Final answer:
The particle's displacement at 3 seconds is √3/2 of the amplitude.
By equating this to the cosine function representing SHM and solving for the angular frequency, we can determine the time period T to be 18 seconds.
Therefore, the correct answer is: option a) 18 sec.
Step-by-step explanation:
A particle executing simple harmonic motion (SHM) has its displacement at a certain time given as a fraction of its amplitude.

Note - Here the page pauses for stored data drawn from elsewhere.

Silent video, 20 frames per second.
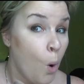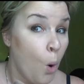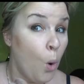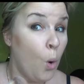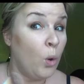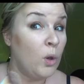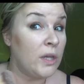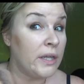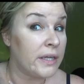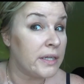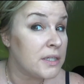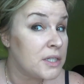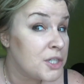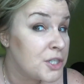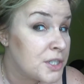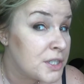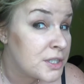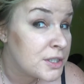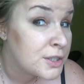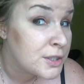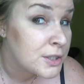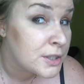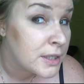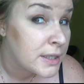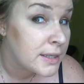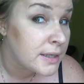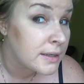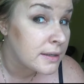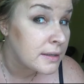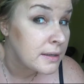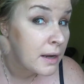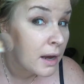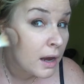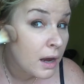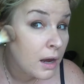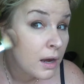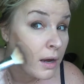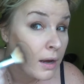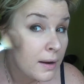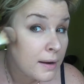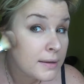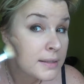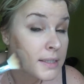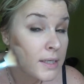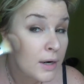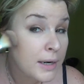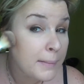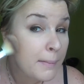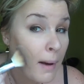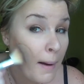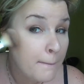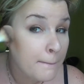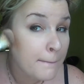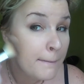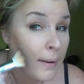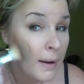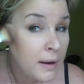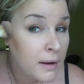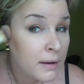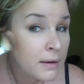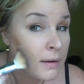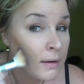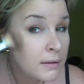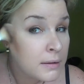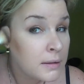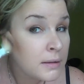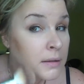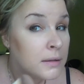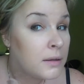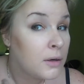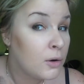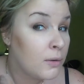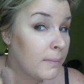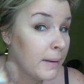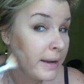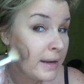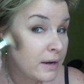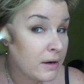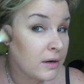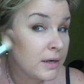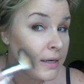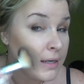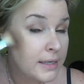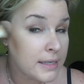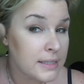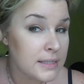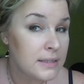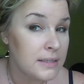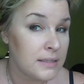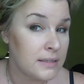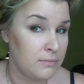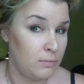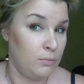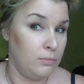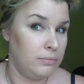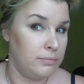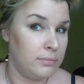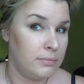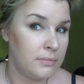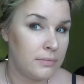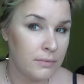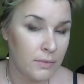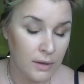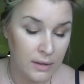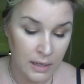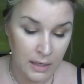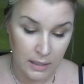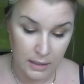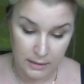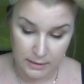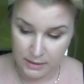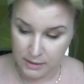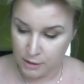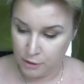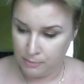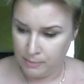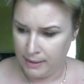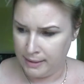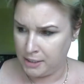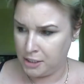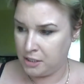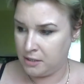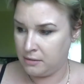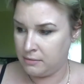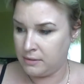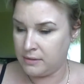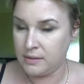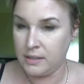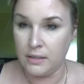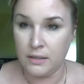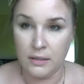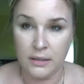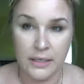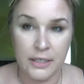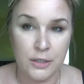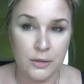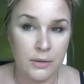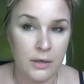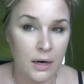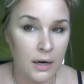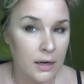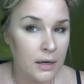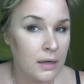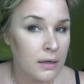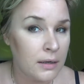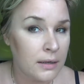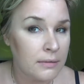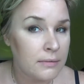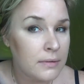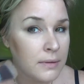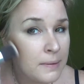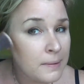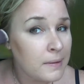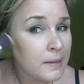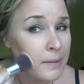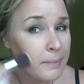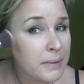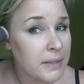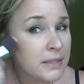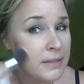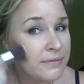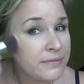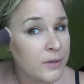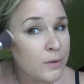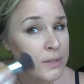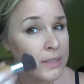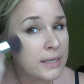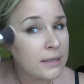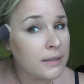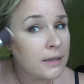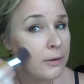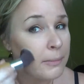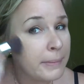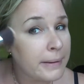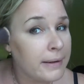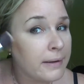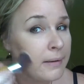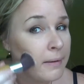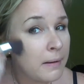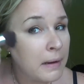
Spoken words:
Holy shit. Sorry, Mom. Oh my goodness, this, it's too much. It's literally too dark. Let me diffuse it a little bit.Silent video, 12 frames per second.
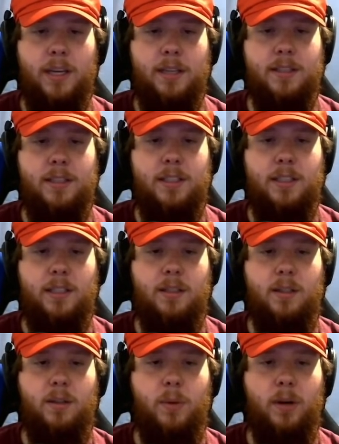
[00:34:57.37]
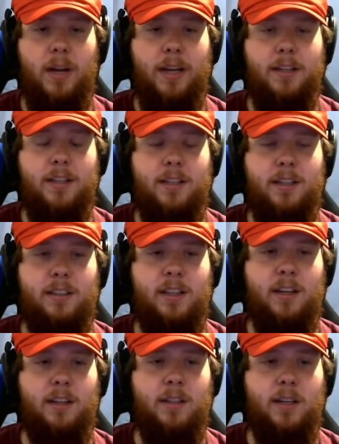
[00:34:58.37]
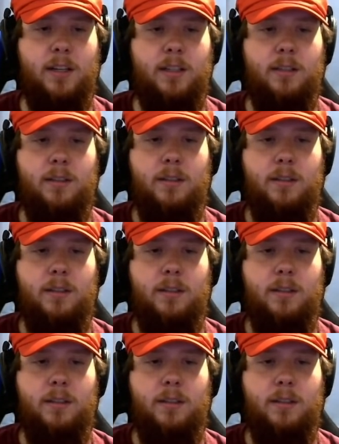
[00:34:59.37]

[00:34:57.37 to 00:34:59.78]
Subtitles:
Hey, Sajiki, we're headed to TikTok clock.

Since the displacement after 3 seconds is √3/2 of the amplitude and we know that the cosine function, in its standard form, describes SHM, we can use the relationship:
x(t) = A cos(ωt + φ)
Substituting the given values, we get:
x(3s) = A cos(ω × 3s + φ)
Because we start at the mean position, φ = 0.
The maximum value of the cosine function is 1, which corresponds to the amplitude, while the value at √3/2 of the amplitude corresponds to 60 degrees or π/3 radians. So:
cos(ω × 3s) = √3/2
Thus ω × 3s = π/3 or ω = π/9
The relationship between angular frequency (ω) and period (T) is:
ω = 2π/T
So substituting back, we get:
T = 2π/ω = 2π/(π/9)
= 18s
Hence the correct answer for the time period of the given SHM is 18 seconds, corresponding to option (a).